ACTIVITY> Find out how many lines in the records have the string "frames" in them, and state only that number.
######
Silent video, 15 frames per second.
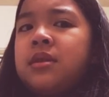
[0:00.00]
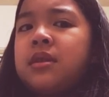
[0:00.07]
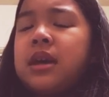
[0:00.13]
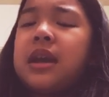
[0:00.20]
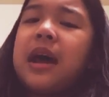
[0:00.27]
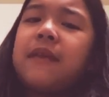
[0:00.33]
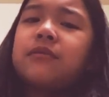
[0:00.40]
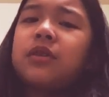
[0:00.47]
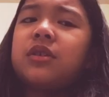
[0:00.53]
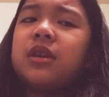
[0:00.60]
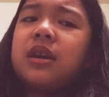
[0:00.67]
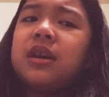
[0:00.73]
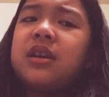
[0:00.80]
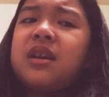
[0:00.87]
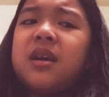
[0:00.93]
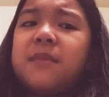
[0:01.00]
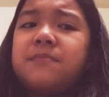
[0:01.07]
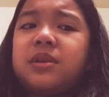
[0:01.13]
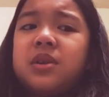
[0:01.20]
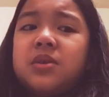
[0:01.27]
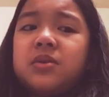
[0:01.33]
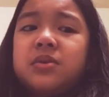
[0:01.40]
And after it
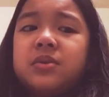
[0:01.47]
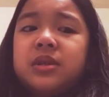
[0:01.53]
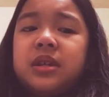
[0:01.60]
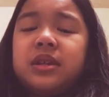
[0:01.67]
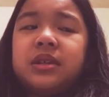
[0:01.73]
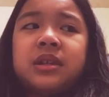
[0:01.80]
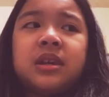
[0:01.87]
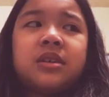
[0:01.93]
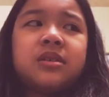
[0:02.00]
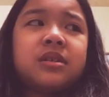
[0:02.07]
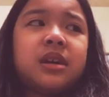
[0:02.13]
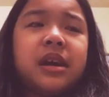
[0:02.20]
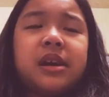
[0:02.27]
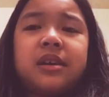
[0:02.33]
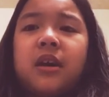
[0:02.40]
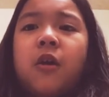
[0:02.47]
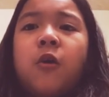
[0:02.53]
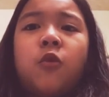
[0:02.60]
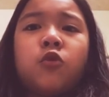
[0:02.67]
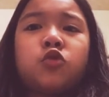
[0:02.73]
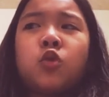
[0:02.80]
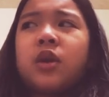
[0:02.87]
uploads, it takes like a
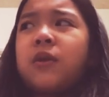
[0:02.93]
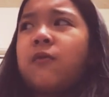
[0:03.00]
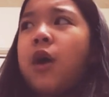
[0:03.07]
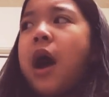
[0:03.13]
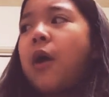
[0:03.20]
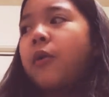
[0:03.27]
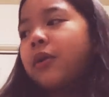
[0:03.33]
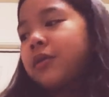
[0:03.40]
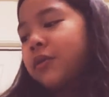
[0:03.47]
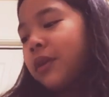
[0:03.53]
whole 24 hours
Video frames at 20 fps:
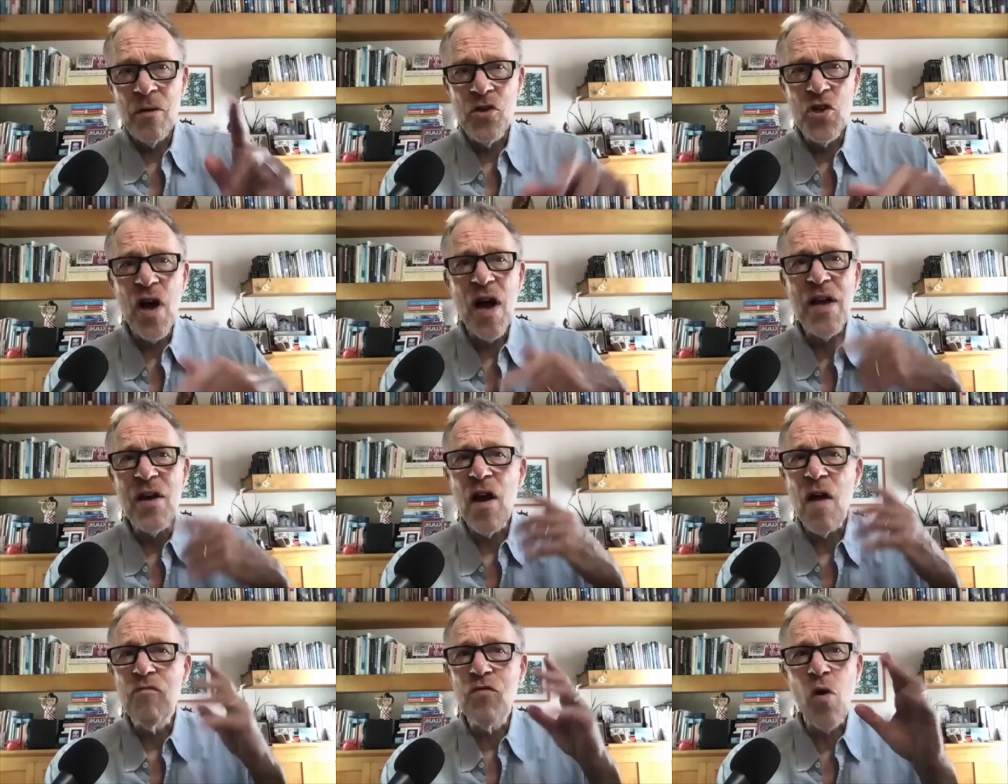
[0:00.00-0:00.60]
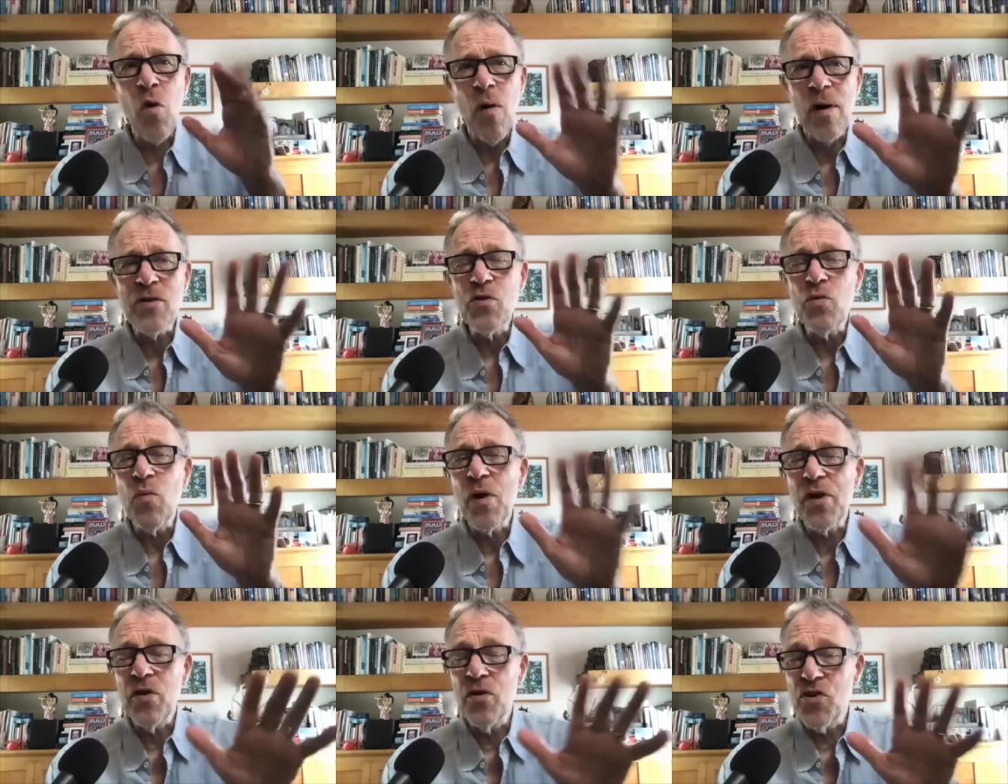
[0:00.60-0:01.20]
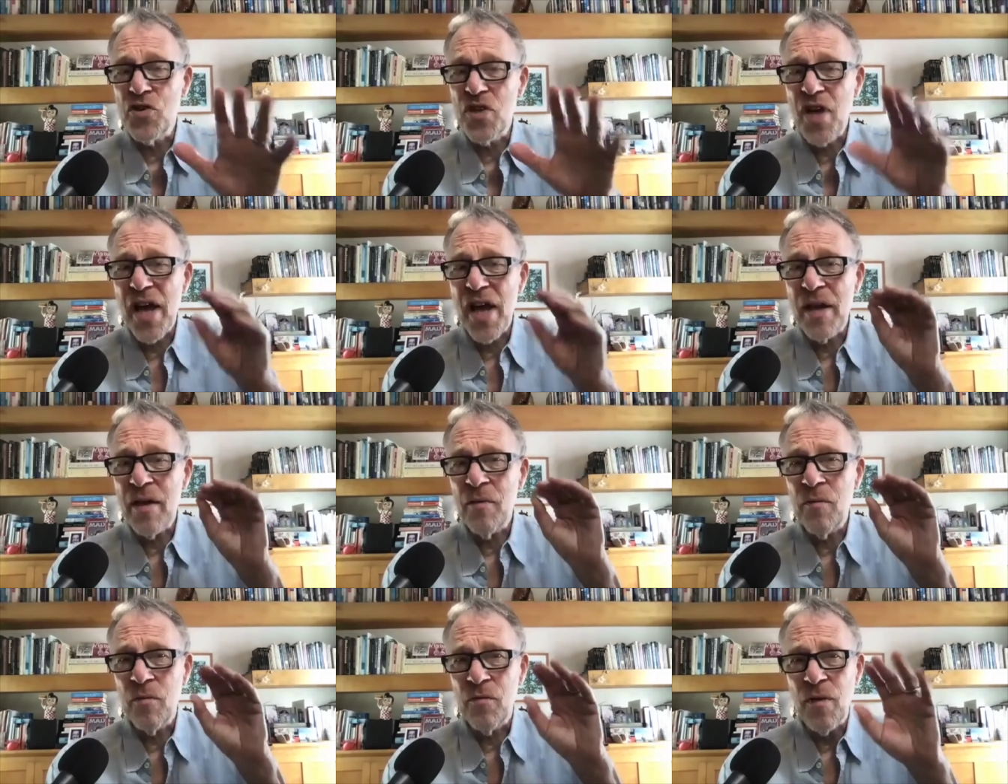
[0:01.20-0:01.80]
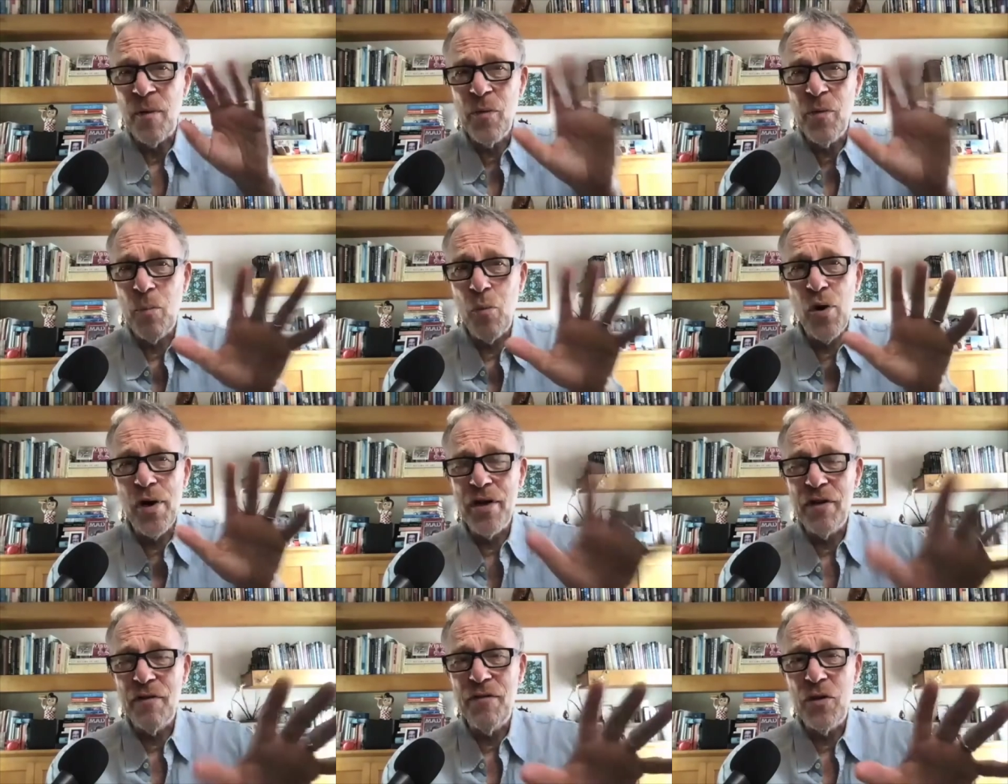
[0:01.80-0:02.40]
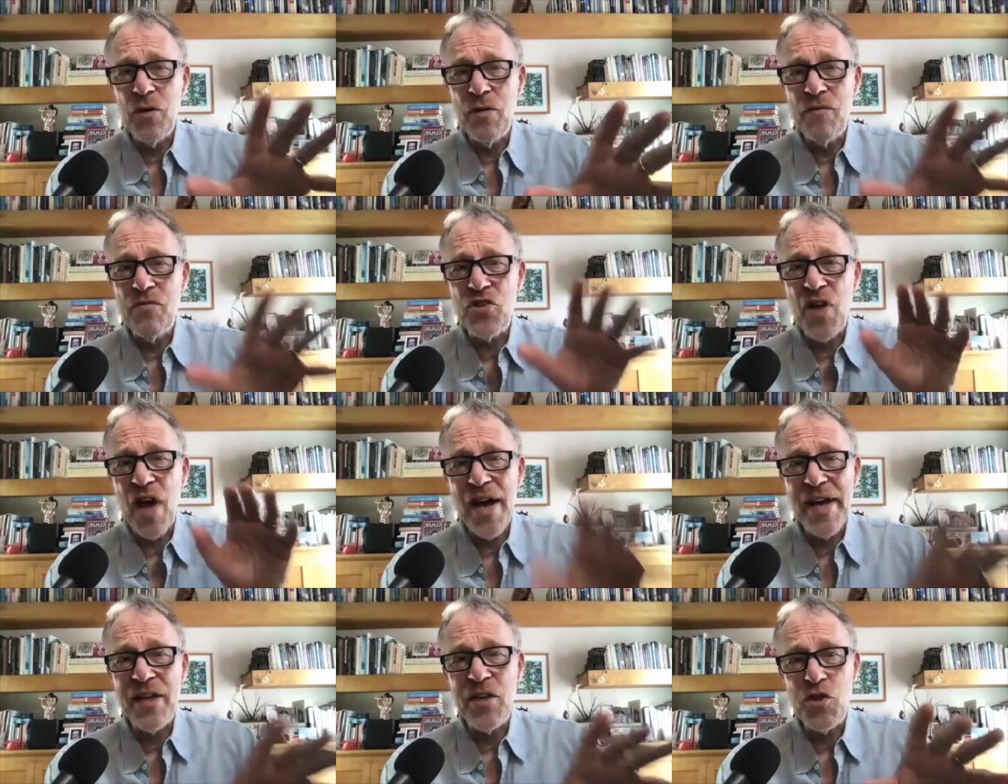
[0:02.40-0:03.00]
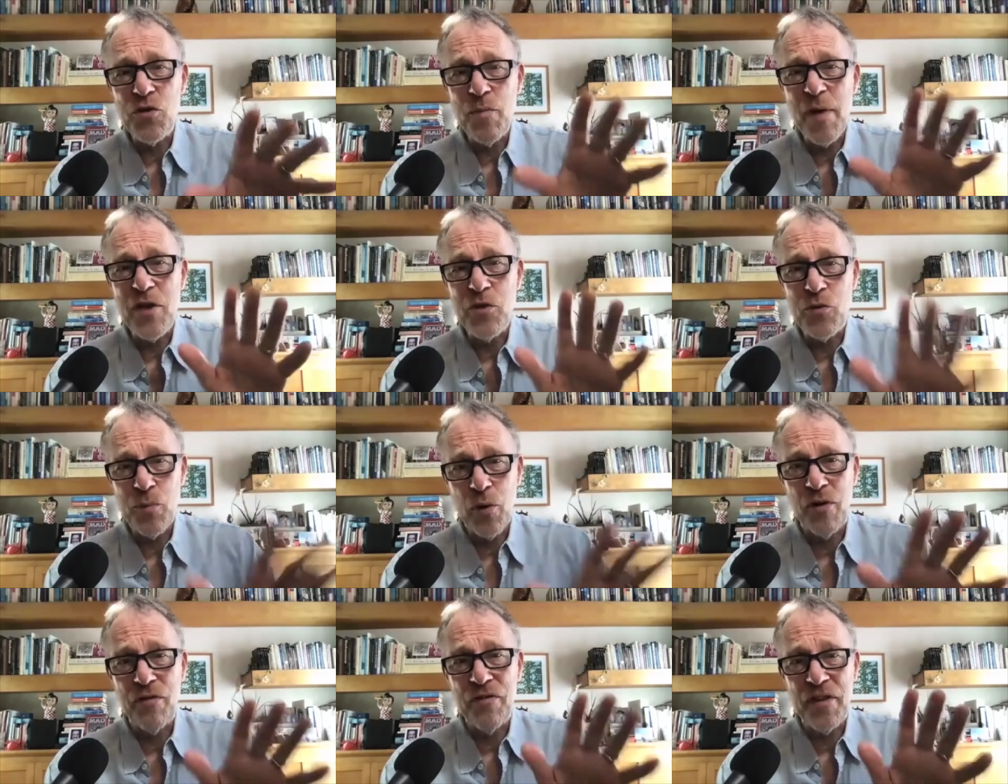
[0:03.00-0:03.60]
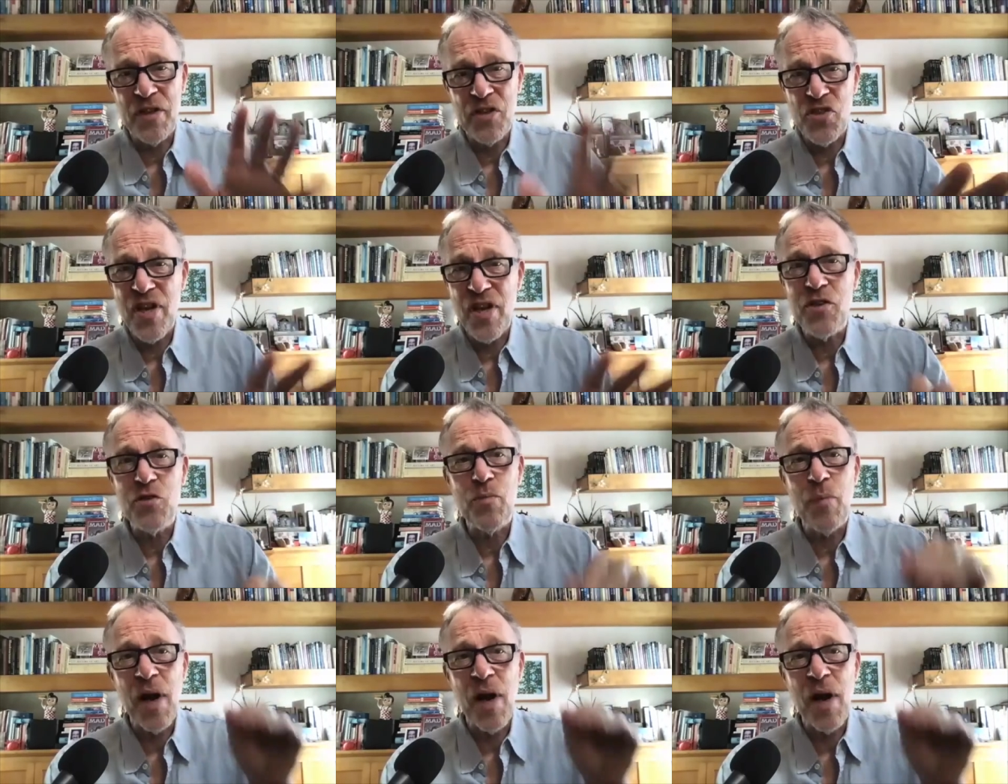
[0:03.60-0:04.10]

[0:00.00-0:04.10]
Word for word: John, of course, what you're saying from the point of view of science makes perfect sense,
######
ANSWER SECTION> 2